When Faith Doesn’t Work Anymore, There’s Always law
Many Christians believe that morality is born from the 10 Commandments, and that those who do not have a personal relationship with their God cannot possibly be moral individuals. This might be the reason that members of the Texas School Board feel it’s perfectly acceptable to indoctrinate their children into the school of fear and superstition; ultimately training their minds to be void of reason.
Thanks to global information being available with the click of a finger, the issue of “fear”, that is the driving force behind the search for an individual’s spiritual connection to the almighty unknown, is dissolving further each day. This comes even as the fear of our disruptive planet is growing with every natural and man-made disaster that is brought into our living rooms by way of the television each night.
Most people who hold faith in gods will argue against the notion that they harbor any “fear”; they know what they believe in, and that actually provides comfort for them rather than fear. But if it’s not from fear, then why believe in gods; why not let curiosity thrive and allow the search for truth to continue? With this question we are brought right back to “fear”, for those who use “God” as their answer to what is still a mystery to us, either fears the unknown, or fears science finding another instance where God is not the answer. The thought of dying without fulfilling a life’s purpose is a monumental fear of many. Likewise, dying without having someplace to go is as equally significant. Without the careful, and directing hand of a god these things are simply unattainable.

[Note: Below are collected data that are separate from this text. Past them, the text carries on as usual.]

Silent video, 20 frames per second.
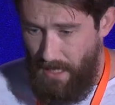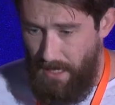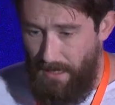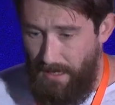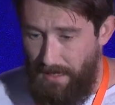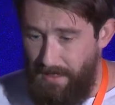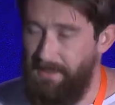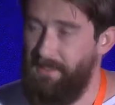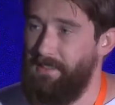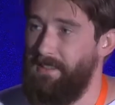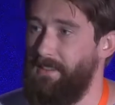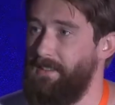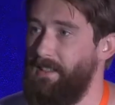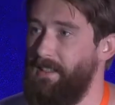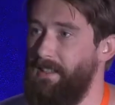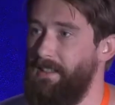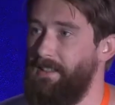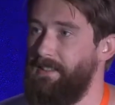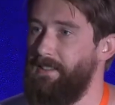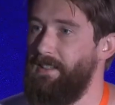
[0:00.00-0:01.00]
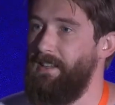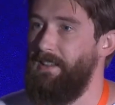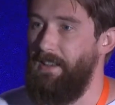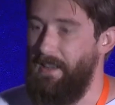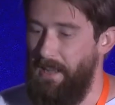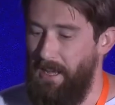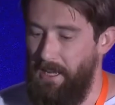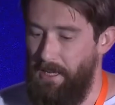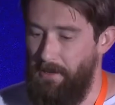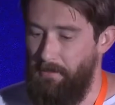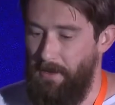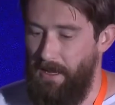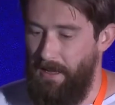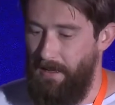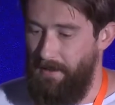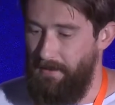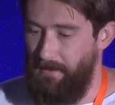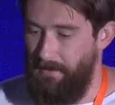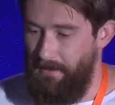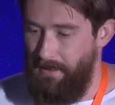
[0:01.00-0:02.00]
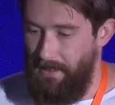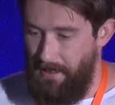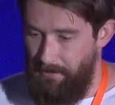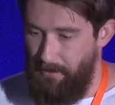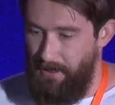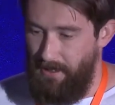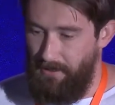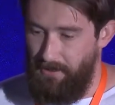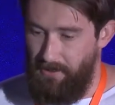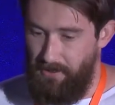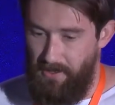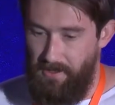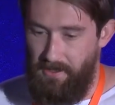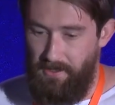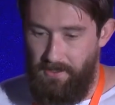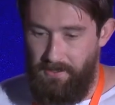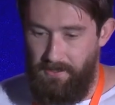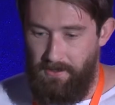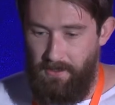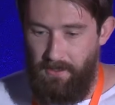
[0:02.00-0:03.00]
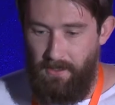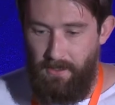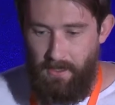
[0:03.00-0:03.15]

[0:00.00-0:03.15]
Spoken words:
it's going to collect a name and an email address.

Now, in the age of hyper-information, we are given the opportunity to learn what the world outside the small town is all about. We no longer have to be led by spiritual guides as we learn that morals are not god’s gift, but purely instinctual. The global movement of Humanists is a perfect example of people living perfectly moral lives without gods. Of course, there will always be those who have chemical imbalances, and who might very well have an altered view of the right and wrong ways to treat all things great and small. And those effected by these imbalances are woven throughout every belief system, since they are essentially woven throughout the genes of the individual.
In some unfortunate parts of our nation, these people who have a great fear of science’s ever-progression toward truth, are fighting back tooth and nail. The really don’t want to know that their lives are without purpose, and that everything they’ve always held as truth was entirely false. They don’t want to learn that it’s a fact that we share a common ancestry with monkeys, and sure don’t want to learn that the more liberally-minded Americans were right all along. They are so fearful of what they may learn that they chose to break commandment by lying to their own children, so they’ll remain fearfully ignorant to reality.

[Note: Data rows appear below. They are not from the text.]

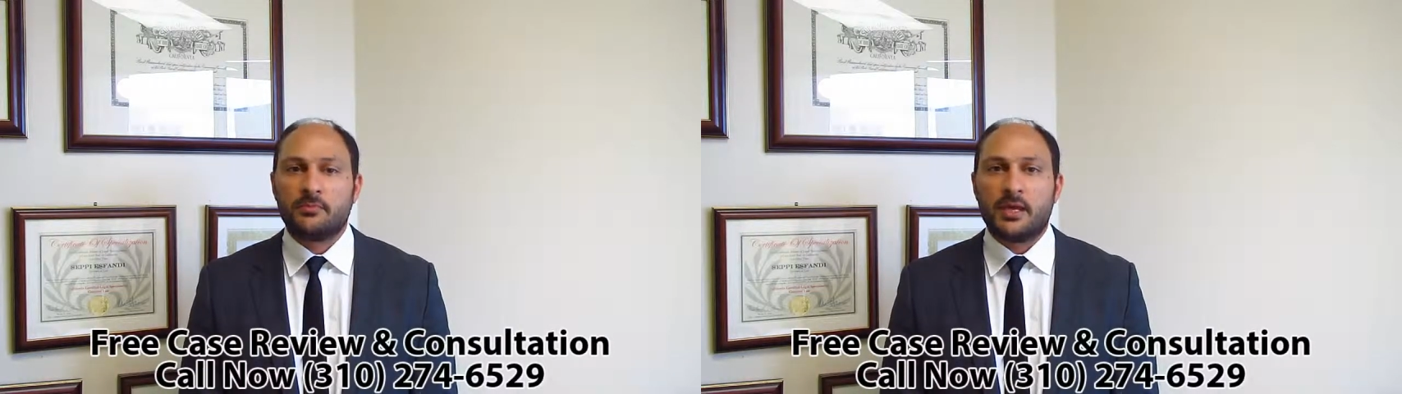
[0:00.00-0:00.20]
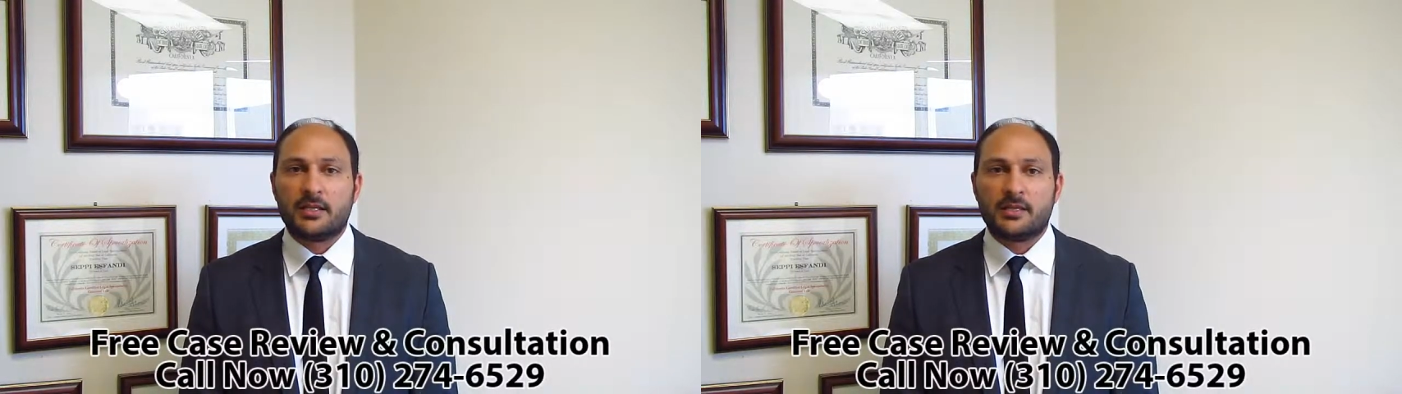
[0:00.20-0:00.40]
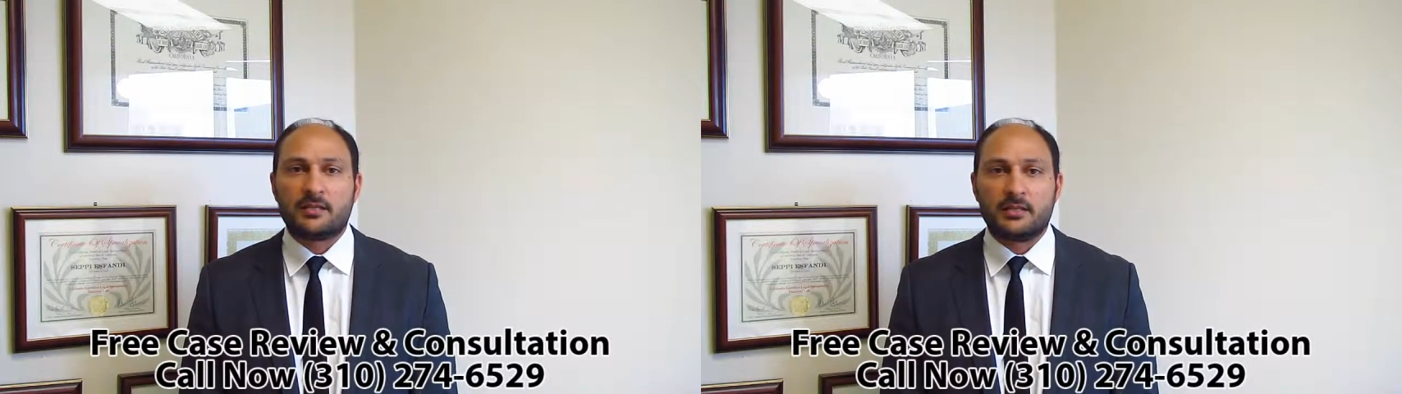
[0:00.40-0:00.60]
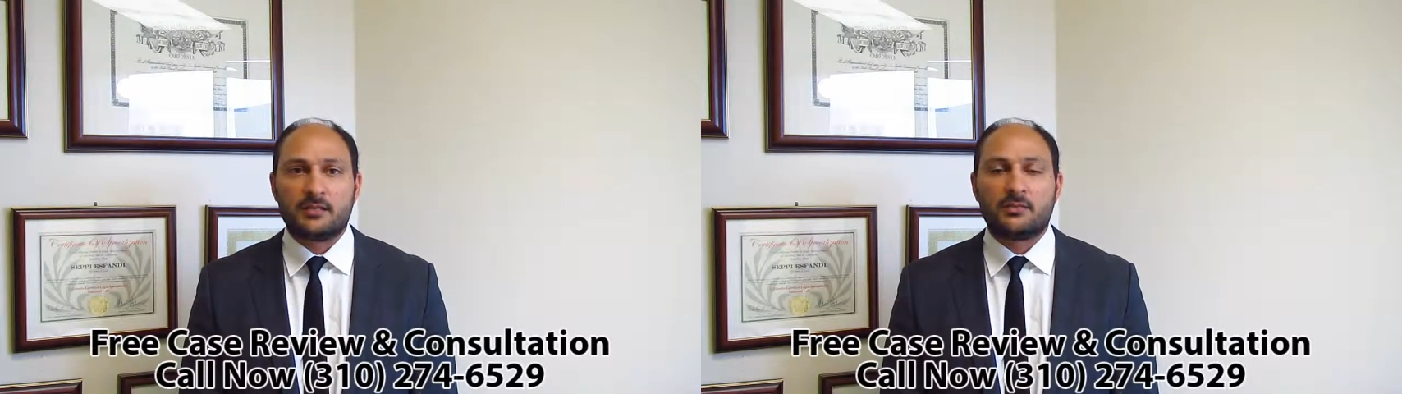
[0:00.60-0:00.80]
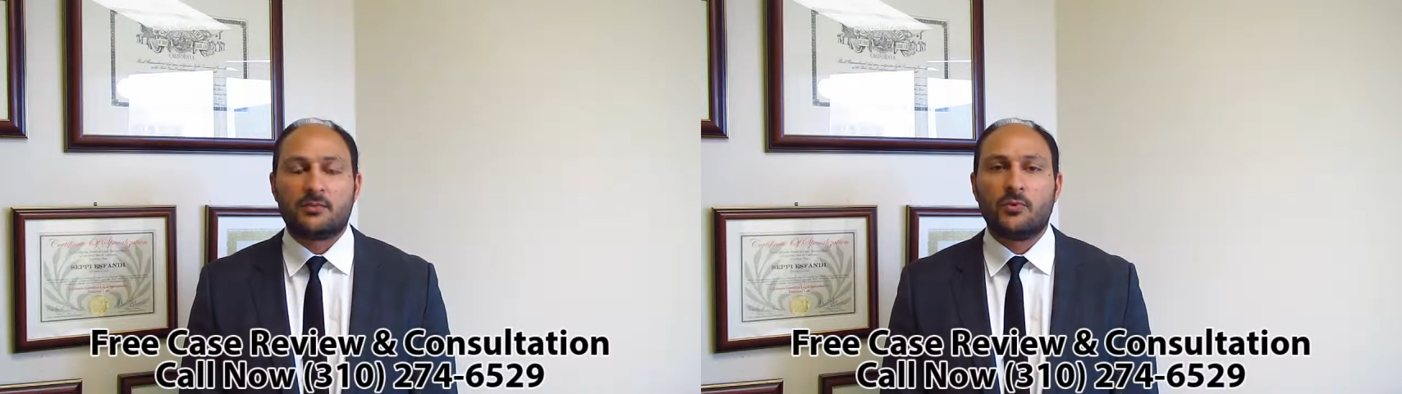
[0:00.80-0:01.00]

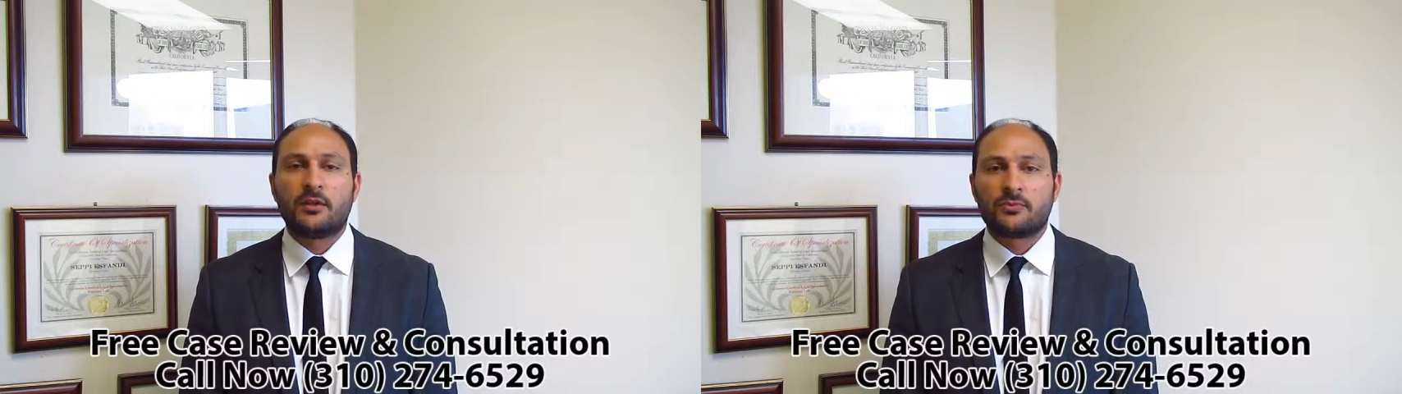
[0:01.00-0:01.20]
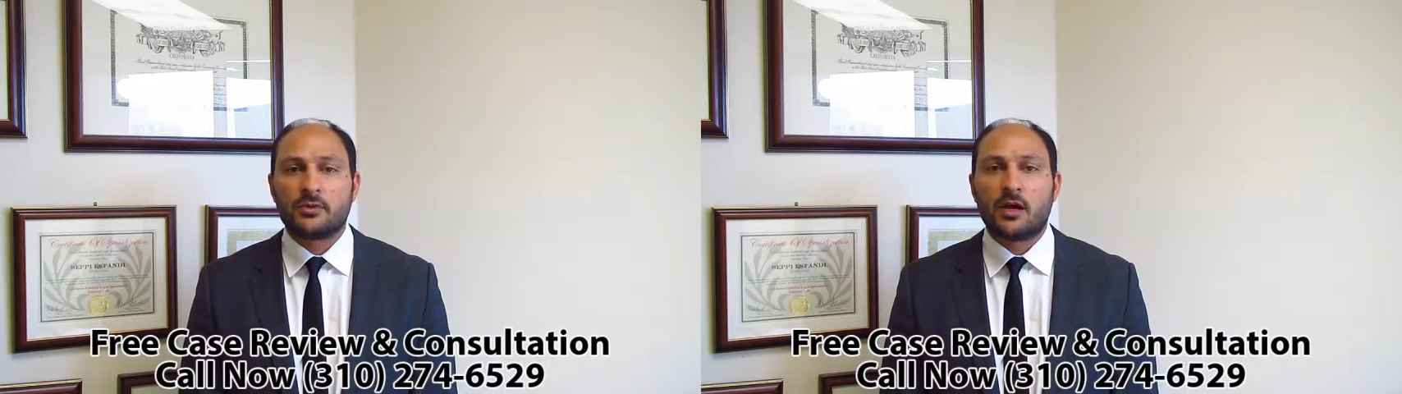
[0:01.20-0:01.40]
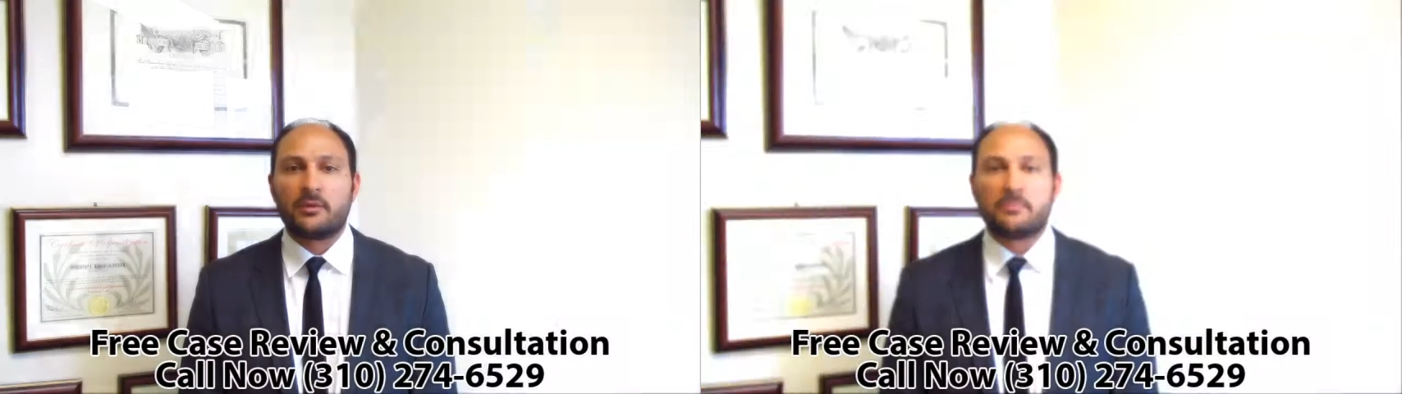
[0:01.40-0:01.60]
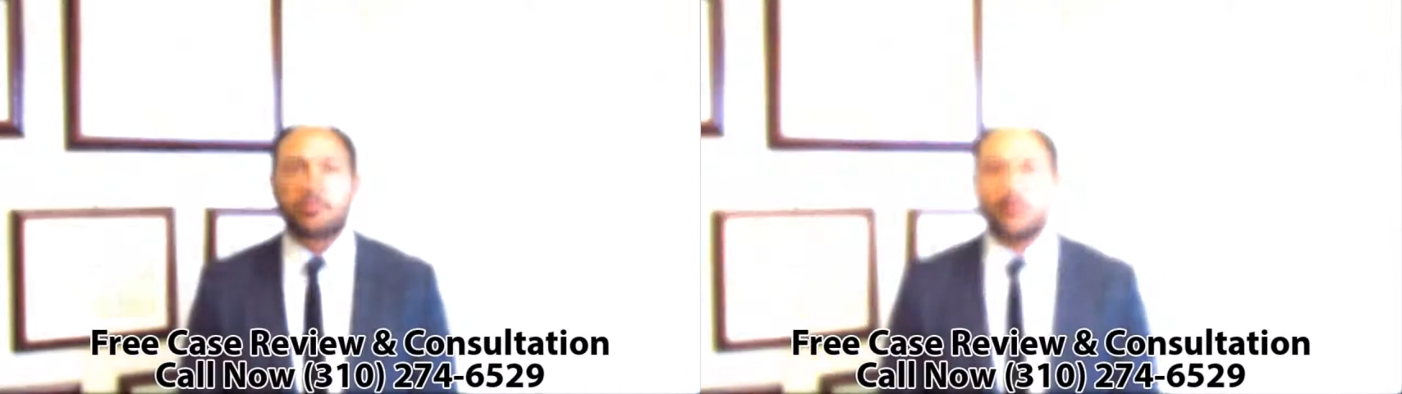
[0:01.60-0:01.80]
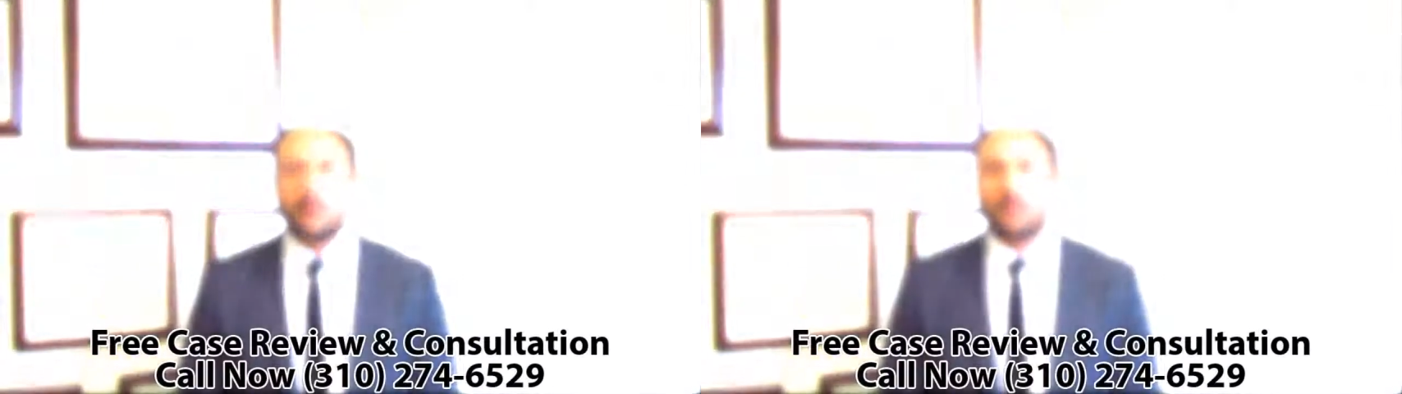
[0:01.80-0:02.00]
bases to withdraw your
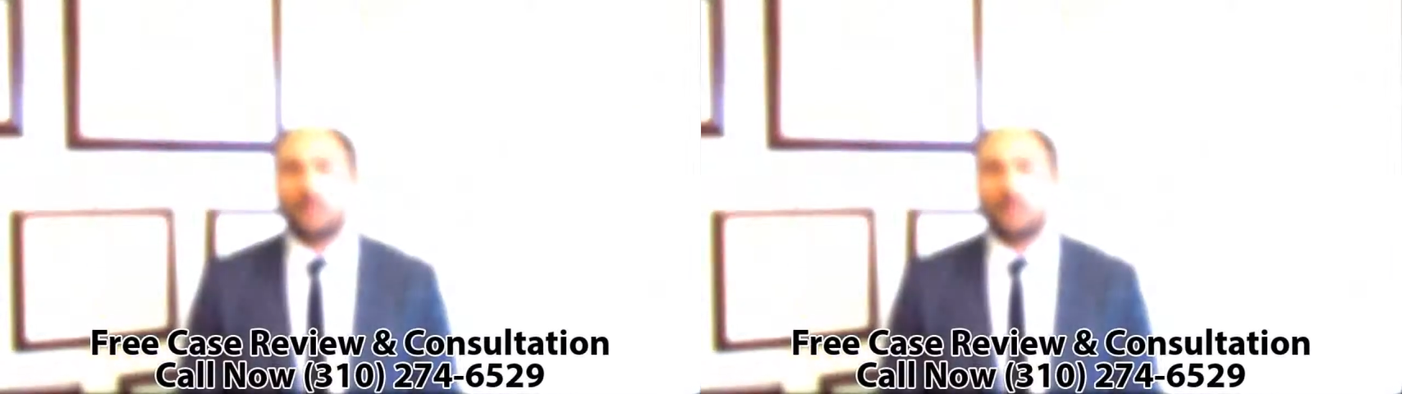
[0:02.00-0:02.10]
plea.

Just last week we watched the Texas School Board - mostly made up of people whose experience as historians is zilch - reform our children’s history books so their kids will be kept from learning factual information. They have the Separation of Church and State – specifically implied within our First Amendment rights so as to keep government out of churches, and churches out of government – nagging at their beliefs, because they want to instill only their religion into our laws. They want nothing more than to close off everyone’s mind to everything but their own beliefs, and influence a nation to be as lost on the road of progress as they are.
Our forefathers knew one thing; they would form our government to be free of religious preference. Now they’re being demonized by “educators” of our nation’s history. To keep people of a specific religion from having the same access to “All men are created equal,” the Christian right would gladly rewrite the Constitution, as we saw in their support for George W. Bush’s pen when it struck Habeas Corpus from the writ.
If the Texas School Board members held no fear of the legitimacy of their beliefs, they would not fight back so hard against knowledge, and would simply instill God into their children by taking them to Sunday School, as opposed to creating laws that force their dogma into the Public School.